Give back an exact copy of the listing that follows, without the pictures.

Start of RECORDS PROVIDED

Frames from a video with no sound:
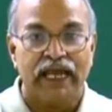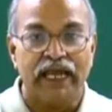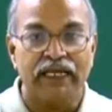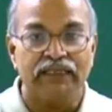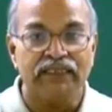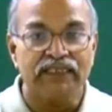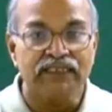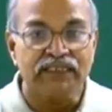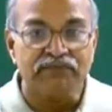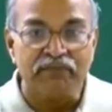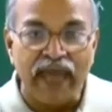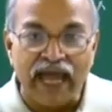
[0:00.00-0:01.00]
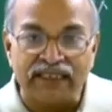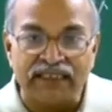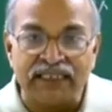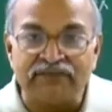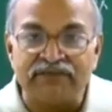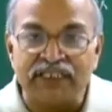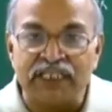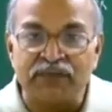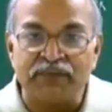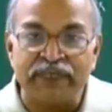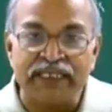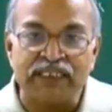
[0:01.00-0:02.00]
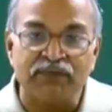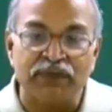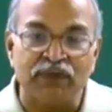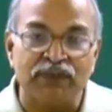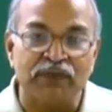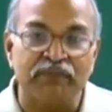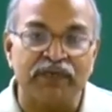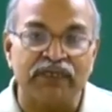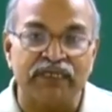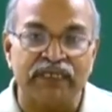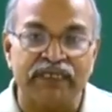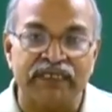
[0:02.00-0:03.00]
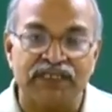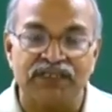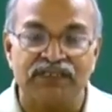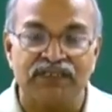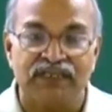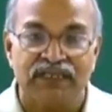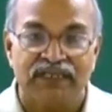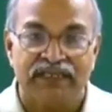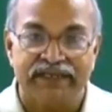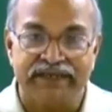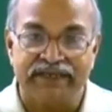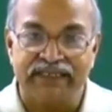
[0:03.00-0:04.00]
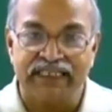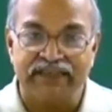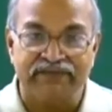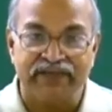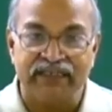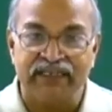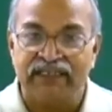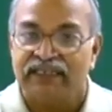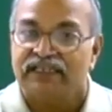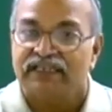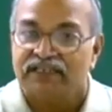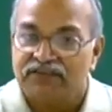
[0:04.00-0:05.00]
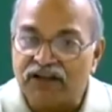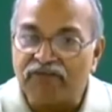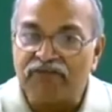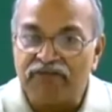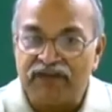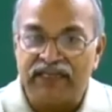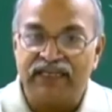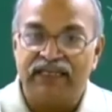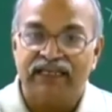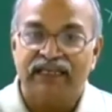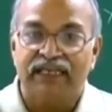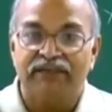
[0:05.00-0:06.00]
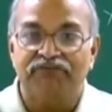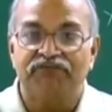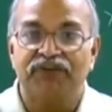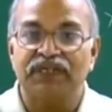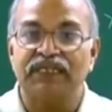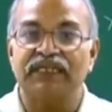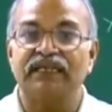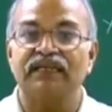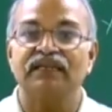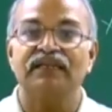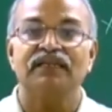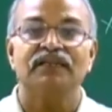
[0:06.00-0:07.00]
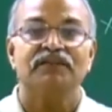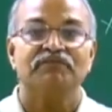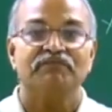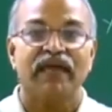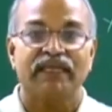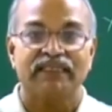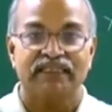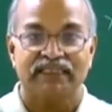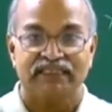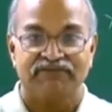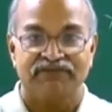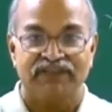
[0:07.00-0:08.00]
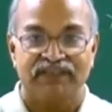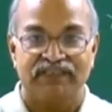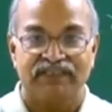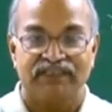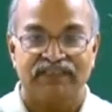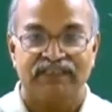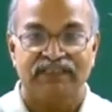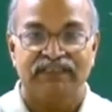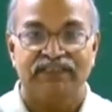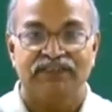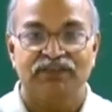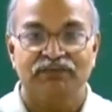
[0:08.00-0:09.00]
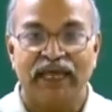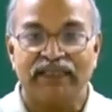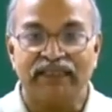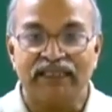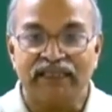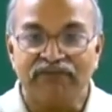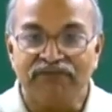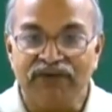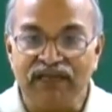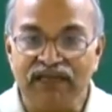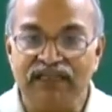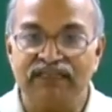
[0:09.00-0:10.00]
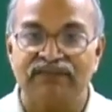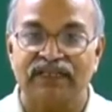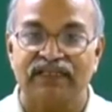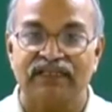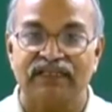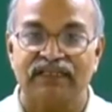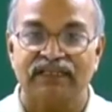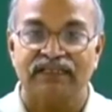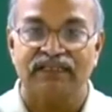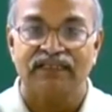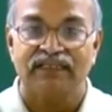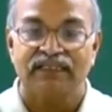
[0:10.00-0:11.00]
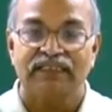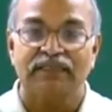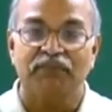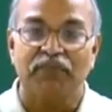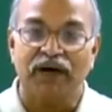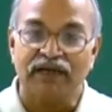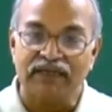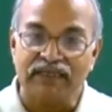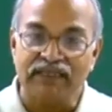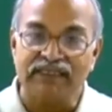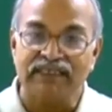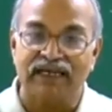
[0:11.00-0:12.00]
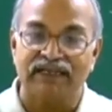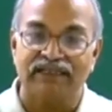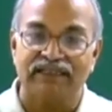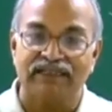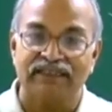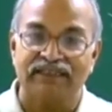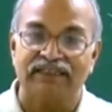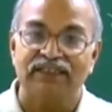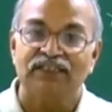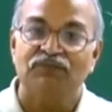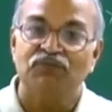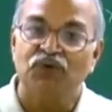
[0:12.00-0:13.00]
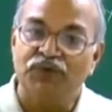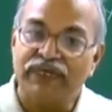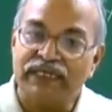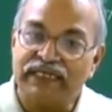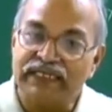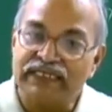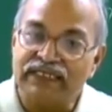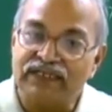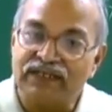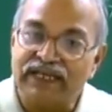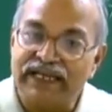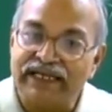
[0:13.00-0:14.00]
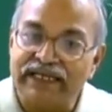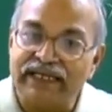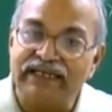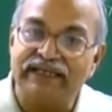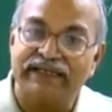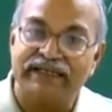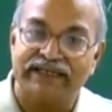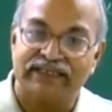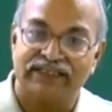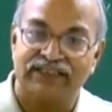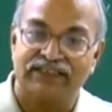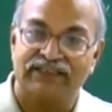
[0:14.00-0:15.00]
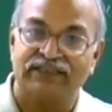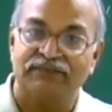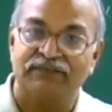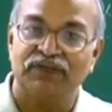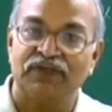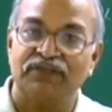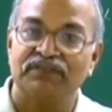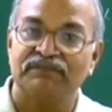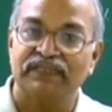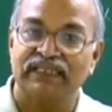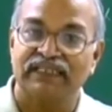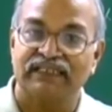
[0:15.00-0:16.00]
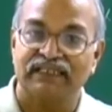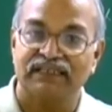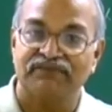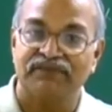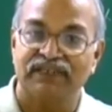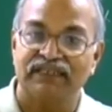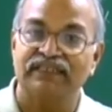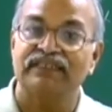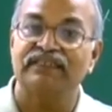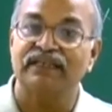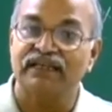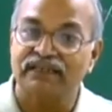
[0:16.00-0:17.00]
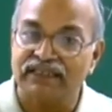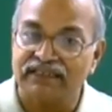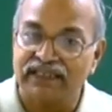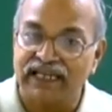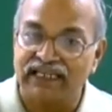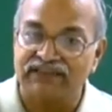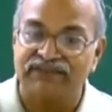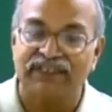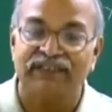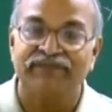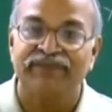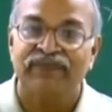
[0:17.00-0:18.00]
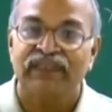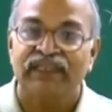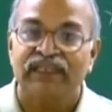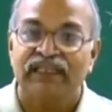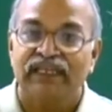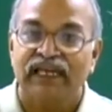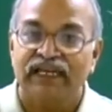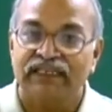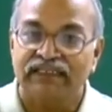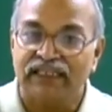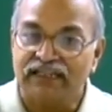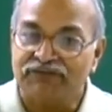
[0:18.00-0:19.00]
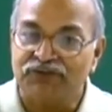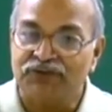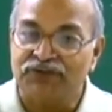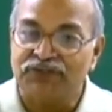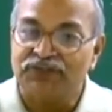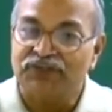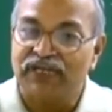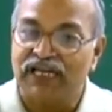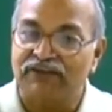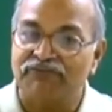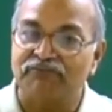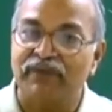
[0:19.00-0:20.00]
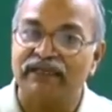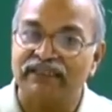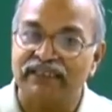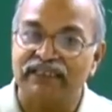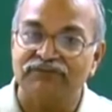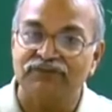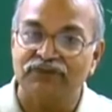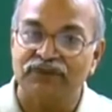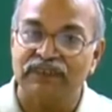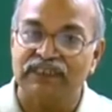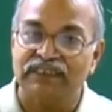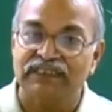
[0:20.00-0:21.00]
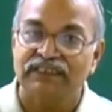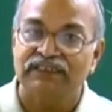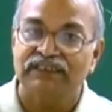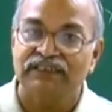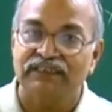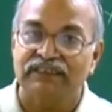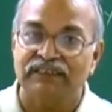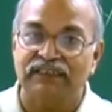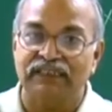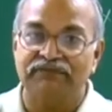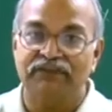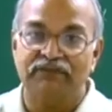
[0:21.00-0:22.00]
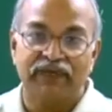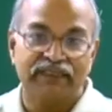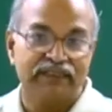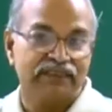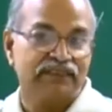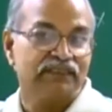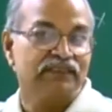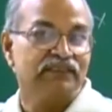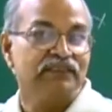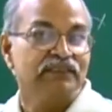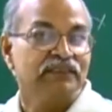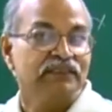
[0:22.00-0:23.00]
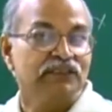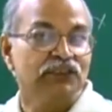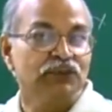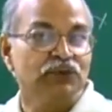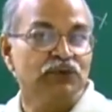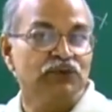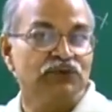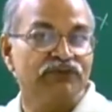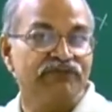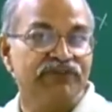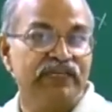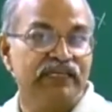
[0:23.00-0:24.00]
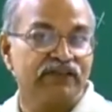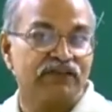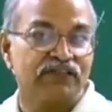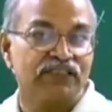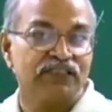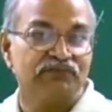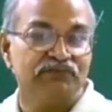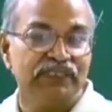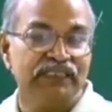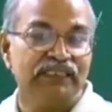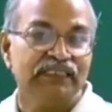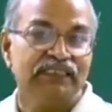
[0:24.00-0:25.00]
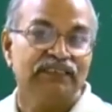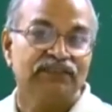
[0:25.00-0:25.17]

And this magnet which is placed below the petri dish, it is giving roughly a vertical magnetic field. So magnetic field is vertical. The particles are there moving in radial direction because of the electric field started that way. And therefore you have magnetic force given by this QV cross B.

End of RECORDS PROVIDED

RESULT OF THE TASK:
Frames from a video with no sound:
[0:00.00-0:01.00]
[0:01.00-0:02.00]
[0:02.00-0:03.00]
[0:03.00-0:04.00]
[0:04.00-0:05.00]
[0:05.00-0:06.00]
[0:06.00-0:07.00]
[0:07.00-0:08.00]
[0:08.00-0:09.00]
[0:09.00-0:10.00]
[0:10.00-0:11.00]
[0:11.00-0:12.00]
[0:12.00-0:13.00]
[0:13.00-0:14.00]
[0:14.00-0:15.00]
[0:15.00-0:16.00]
[0:16.00-0:17.00]
[0:17.00-0:18.00]
[0:18.00-0:19.00]
[0:19.00-0:20.00]
[0:20.00-0:21.00]
[0:21.00-0:22.00]
[0:22.00-0:23.00]
[0:23.00-0:24.00]
[0:24.00-0:25.00]
[0:25.00-0:25.17]

And this magnet which is placed below the petri dish, it is giving roughly a vertical magnetic field. So magnetic field is vertical. The particles are there moving in radial direction because of the electric field started that way. And therefore you have magnetic force given by this QV cross B.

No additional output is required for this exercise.